▶ Stored items:
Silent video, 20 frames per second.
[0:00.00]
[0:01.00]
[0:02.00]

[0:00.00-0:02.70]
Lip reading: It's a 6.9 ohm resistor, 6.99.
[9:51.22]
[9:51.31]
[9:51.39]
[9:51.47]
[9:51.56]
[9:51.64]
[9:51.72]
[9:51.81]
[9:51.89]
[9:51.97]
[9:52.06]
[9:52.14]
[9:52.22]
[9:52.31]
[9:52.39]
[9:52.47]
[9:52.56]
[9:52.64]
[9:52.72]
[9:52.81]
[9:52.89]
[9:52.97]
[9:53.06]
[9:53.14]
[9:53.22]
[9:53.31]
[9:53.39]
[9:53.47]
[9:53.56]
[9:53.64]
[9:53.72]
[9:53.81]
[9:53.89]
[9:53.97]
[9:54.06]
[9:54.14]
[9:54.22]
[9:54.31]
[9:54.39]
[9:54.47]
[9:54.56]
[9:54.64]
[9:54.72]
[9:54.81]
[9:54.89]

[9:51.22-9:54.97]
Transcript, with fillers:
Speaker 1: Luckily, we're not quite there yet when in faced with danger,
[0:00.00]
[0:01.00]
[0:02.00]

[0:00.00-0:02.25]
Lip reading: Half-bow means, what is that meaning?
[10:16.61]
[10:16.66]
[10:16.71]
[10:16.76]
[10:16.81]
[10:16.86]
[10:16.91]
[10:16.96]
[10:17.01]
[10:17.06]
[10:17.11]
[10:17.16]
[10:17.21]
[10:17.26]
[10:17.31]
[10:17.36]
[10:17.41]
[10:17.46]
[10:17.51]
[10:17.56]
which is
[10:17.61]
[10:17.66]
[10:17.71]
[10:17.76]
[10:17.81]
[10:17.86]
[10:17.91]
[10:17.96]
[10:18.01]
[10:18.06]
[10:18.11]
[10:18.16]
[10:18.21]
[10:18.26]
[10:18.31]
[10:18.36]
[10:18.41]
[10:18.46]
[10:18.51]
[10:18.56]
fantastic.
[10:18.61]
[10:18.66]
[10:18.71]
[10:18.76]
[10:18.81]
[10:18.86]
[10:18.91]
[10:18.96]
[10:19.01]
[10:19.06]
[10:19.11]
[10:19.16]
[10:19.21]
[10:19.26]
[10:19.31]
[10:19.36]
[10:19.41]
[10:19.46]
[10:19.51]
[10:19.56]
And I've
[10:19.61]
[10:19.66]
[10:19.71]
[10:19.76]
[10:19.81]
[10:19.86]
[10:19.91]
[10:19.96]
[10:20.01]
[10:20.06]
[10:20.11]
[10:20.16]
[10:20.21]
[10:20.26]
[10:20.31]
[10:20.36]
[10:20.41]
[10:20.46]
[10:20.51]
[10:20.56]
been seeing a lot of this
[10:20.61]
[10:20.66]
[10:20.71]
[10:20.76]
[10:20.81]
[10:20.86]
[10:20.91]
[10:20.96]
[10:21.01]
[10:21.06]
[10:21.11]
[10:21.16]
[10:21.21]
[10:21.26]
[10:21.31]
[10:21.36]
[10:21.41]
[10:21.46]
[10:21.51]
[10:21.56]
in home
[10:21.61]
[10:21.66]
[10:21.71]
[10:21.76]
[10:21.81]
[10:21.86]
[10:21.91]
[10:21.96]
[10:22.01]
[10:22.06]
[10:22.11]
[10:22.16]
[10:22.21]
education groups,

▶ Required action: A verbatim copy of every entry is needed.

▶ Final answer:
Silent video, 20 frames per second.
[0:00.00]
[0:01.00]
[0:02.00]

[0:00.00-0:02.70]
Lip reading: It's a 6.9 ohm resistor, 6.99.
[9:51.22]
[9:51.31]
[9:51.39]
[9:51.47]
[9:51.56]
[9:51.64]
[9:51.72]
[9:51.81]
[9:51.89]
[9:51.97]
[9:52.06]
[9:52.14]
[9:52.22]
[9:52.31]
[9:52.39]
[9:52.47]
[9:52.56]
[9:52.64]
[9:52.72]
[9:52.81]
[9:52.89]
[9:52.97]
[9:53.06]
[9:53.14]
[9:53.22]
[9:53.31]
[9:53.39]
[9:53.47]
[9:53.56]
[9:53.64]
[9:53.72]
[9:53.81]
[9:53.89]
[9:53.97]
[9:54.06]
[9:54.14]
[9:54.22]
[9:54.31]
[9:54.39]
[9:54.47]
[9:54.56]
[9:54.64]
[9:54.72]
[9:54.81]
[9:54.89]

[9:51.22-9:54.97]
Transcript, with fillers:
Speaker 1: Luckily, we're not quite there yet when in faced with danger,
[0:00.00]
[0:01.00]
[0:02.00]

[0:00.00-0:02.25]
Lip reading: Half-bow means, what is that meaning?
[10:16.61]
[10:16.66]
[10:16.71]
[10:16.76]
[10:16.81]
[10:16.86]
[10:16.91]
[10:16.96]
[10:17.01]
[10:17.06]
[10:17.11]
[10:17.16]
[10:17.21]
[10:17.26]
[10:17.31]
[10:17.36]
[10:17.41]
[10:17.46]
[10:17.51]
[10:17.56]
which is
[10:17.61]
[10:17.66]
[10:17.71]
[10:17.76]
[10:17.81]
[10:17.86]
[10:17.91]
[10:17.96]
[10:18.01]
[10:18.06]
[10:18.11]
[10:18.16]
[10:18.21]
[10:18.26]
[10:18.31]
[10:18.36]
[10:18.41]
[10:18.46]
[10:18.51]
[10:18.56]
fantastic.
[10:18.61]
[10:18.66]
[10:18.71]
[10:18.76]
[10:18.81]
[10:18.86]
[10:18.91]
[10:18.96]
[10:19.01]
[10:19.06]
[10:19.11]
[10:19.16]
[10:19.21]
[10:19.26]
[10:19.31]
[10:19.36]
[10:19.41]
[10:19.46]
[10:19.51]
[10:19.56]
And I've
[10:19.61]
[10:19.66]
[10:19.71]
[10:19.76]
[10:19.81]
[10:19.86]
[10:19.91]
[10:19.96]
[10:20.01]
[10:20.06]
[10:20.11]
[10:20.16]
[10:20.21]
[10:20.26]
[10:20.31]
[10:20.36]
[10:20.41]
[10:20.46]
[10:20.51]
[10:20.56]
been seeing a lot of this
[10:20.61]
[10:20.66]
[10:20.71]
[10:20.76]
[10:20.81]
[10:20.86]
[10:20.91]
[10:20.96]
[10:21.01]
[10:21.06]
[10:21.11]
[10:21.16]
[10:21.21]
[10:21.26]
[10:21.31]
[10:21.36]
[10:21.41]
[10:21.46]
[10:21.51]
[10:21.56]
in home
[10:21.61]
[10:21.66]
[10:21.71]
[10:21.76]
[10:21.81]
[10:21.86]
[10:21.91]
[10:21.96]
[10:22.01]
[10:22.06]
[10:22.11]
[10:22.16]
[10:22.21]
education groups,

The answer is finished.